With the images set aside, retype every record below character for character.

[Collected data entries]
►

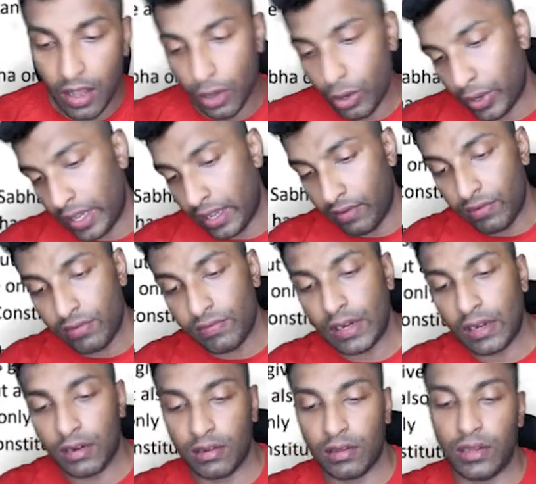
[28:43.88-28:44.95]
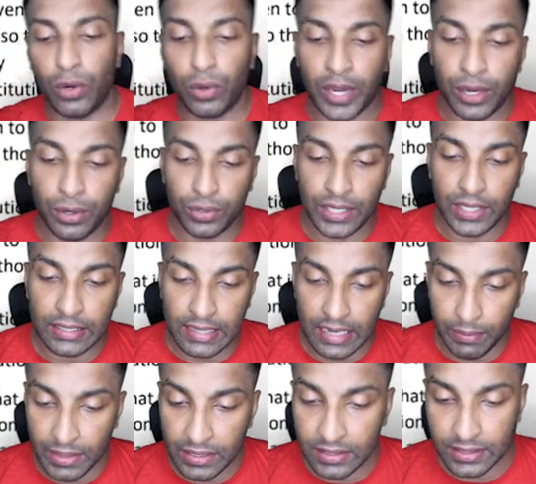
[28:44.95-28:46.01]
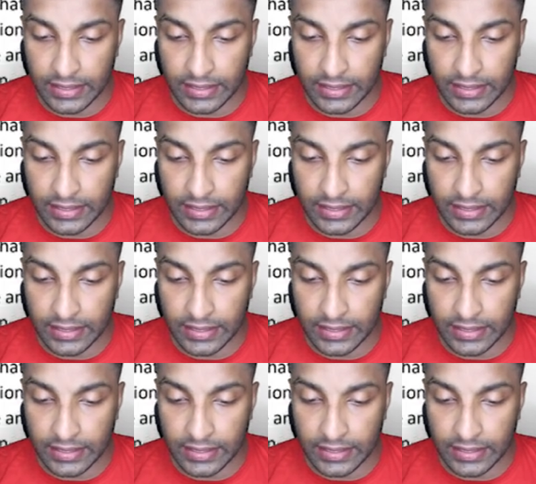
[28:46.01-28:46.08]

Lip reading: Okay, we will look into these elements.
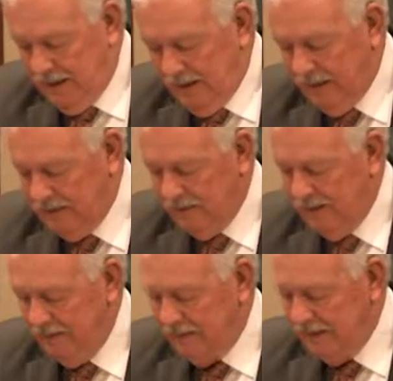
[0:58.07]
That's
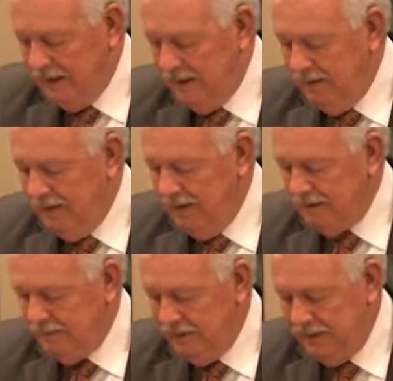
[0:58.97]
why I'm so glad our
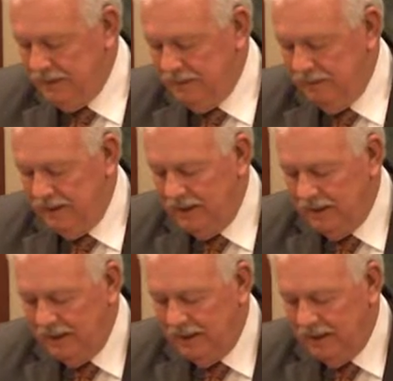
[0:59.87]
House Budget Committee
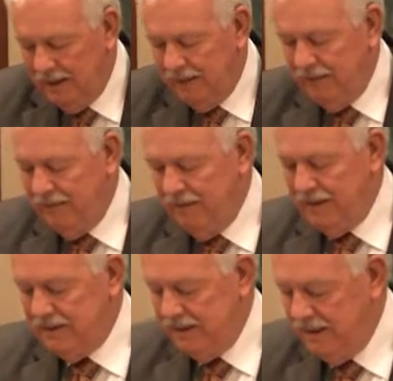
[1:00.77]
did a lot of
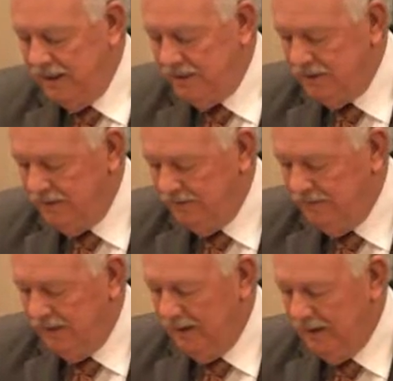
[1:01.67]
investigation and
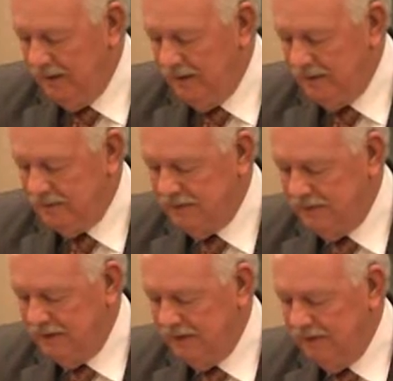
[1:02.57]
found areas of
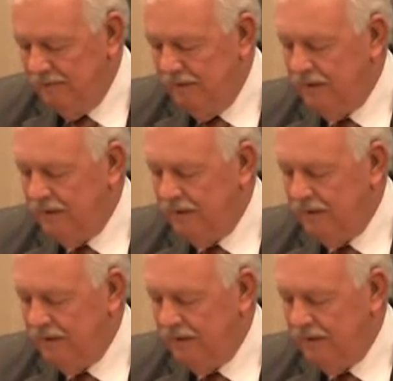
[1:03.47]
state government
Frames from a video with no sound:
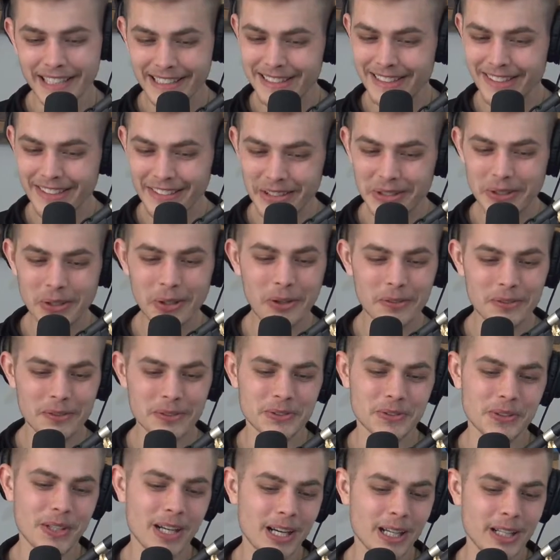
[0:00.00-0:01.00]
he's a little off
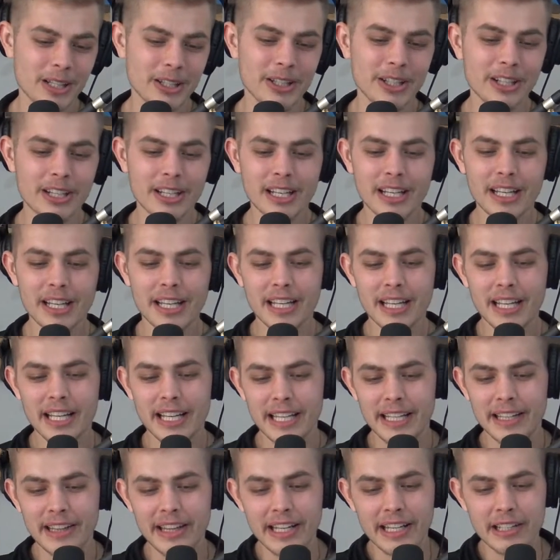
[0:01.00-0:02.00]
his rocker.
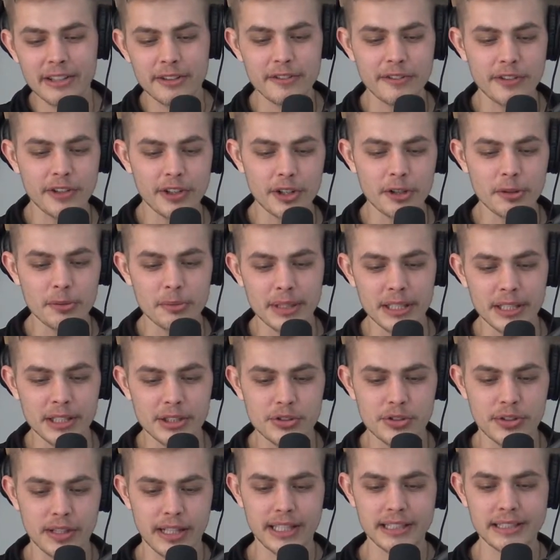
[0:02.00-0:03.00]
He then confirmed he
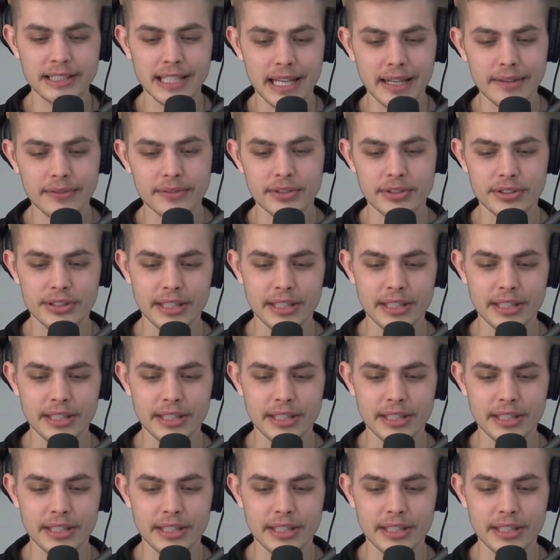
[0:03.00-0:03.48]
trains after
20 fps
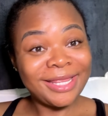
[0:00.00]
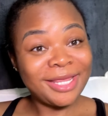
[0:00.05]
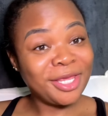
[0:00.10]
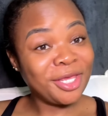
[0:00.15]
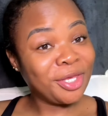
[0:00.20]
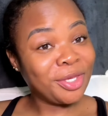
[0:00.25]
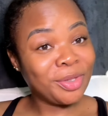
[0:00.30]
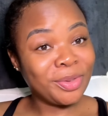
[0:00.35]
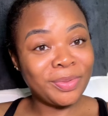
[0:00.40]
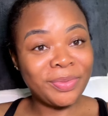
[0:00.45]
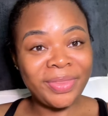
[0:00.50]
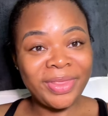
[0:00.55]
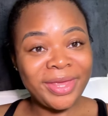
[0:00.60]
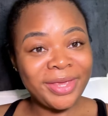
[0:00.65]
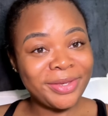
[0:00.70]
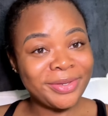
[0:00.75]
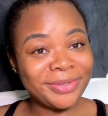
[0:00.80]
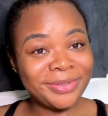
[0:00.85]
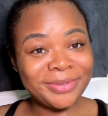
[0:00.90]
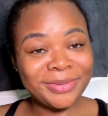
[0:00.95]
Thank you
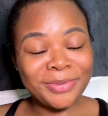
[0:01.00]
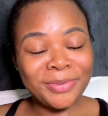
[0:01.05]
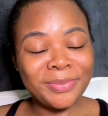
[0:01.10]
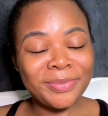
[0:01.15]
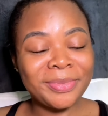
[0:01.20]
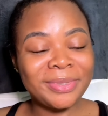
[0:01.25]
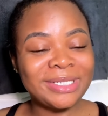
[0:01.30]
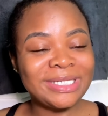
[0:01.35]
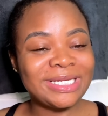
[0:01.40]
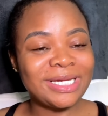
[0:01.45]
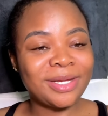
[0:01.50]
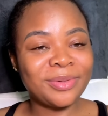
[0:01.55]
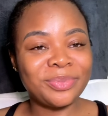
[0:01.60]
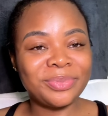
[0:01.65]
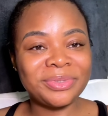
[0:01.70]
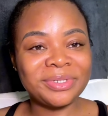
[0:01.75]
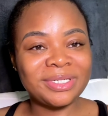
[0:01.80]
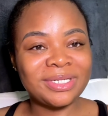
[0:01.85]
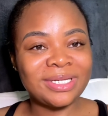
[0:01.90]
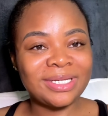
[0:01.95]
so much. I
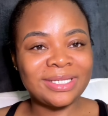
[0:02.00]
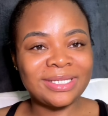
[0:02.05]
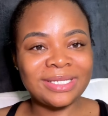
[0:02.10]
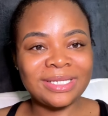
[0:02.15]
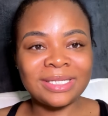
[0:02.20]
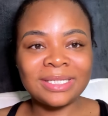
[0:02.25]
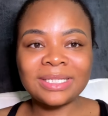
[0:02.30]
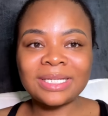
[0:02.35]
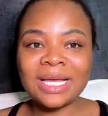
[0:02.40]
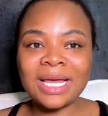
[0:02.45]
appreciate it.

◄

§ **Completed task**:
[28:43.88-28:44.95]
[28:44.95-28:46.01]
[28:46.01-28:46.08]

Lip reading: Okay, we will look into these elements.
[0:58.07]
That's
[0:58.97]
why I'm so glad our
[0:59.87]
House Budget Committee
[1:00.77]
did a lot of
[1:01.67]
investigation and
[1:02.57]
found areas of
[1:03.47]
state government
Frames from a video with no sound:
[0:00.00-0:01.00]
he's a little off
[0:01.00-0:02.00]
his rocker.
[0:02.00-0:03.00]
He then confirmed he
[0:03.00-0:03.48]
trains after
20 fps
[0:00.00]
[0:00.05]
[0:00.10]
[0:00.15]
[0:00.20]
[0:00.25]
[0:00.30]
[0:00.35]
[0:00.40]
[0:00.45]
[0:00.50]
[0:00.55]
[0:00.60]
[0:00.65]
[0:00.70]
[0:00.75]
[0:00.80]
[0:00.85]
[0:00.90]
[0:00.95]
Thank you
[0:01.00]
[0:01.05]
[0:01.10]
[0:01.15]
[0:01.20]
[0:01.25]
[0:01.30]
[0:01.35]
[0:01.40]
[0:01.45]
[0:01.50]
[0:01.55]
[0:01.60]
[0:01.65]
[0:01.70]
[0:01.75]
[0:01.80]
[0:01.85]
[0:01.90]
[0:01.95]
so much. I
[0:02.00]
[0:02.05]
[0:02.10]
[0:02.15]
[0:02.20]
[0:02.25]
[0:02.30]
[0:02.35]
[0:02.40]
[0:02.45]
appreciate it.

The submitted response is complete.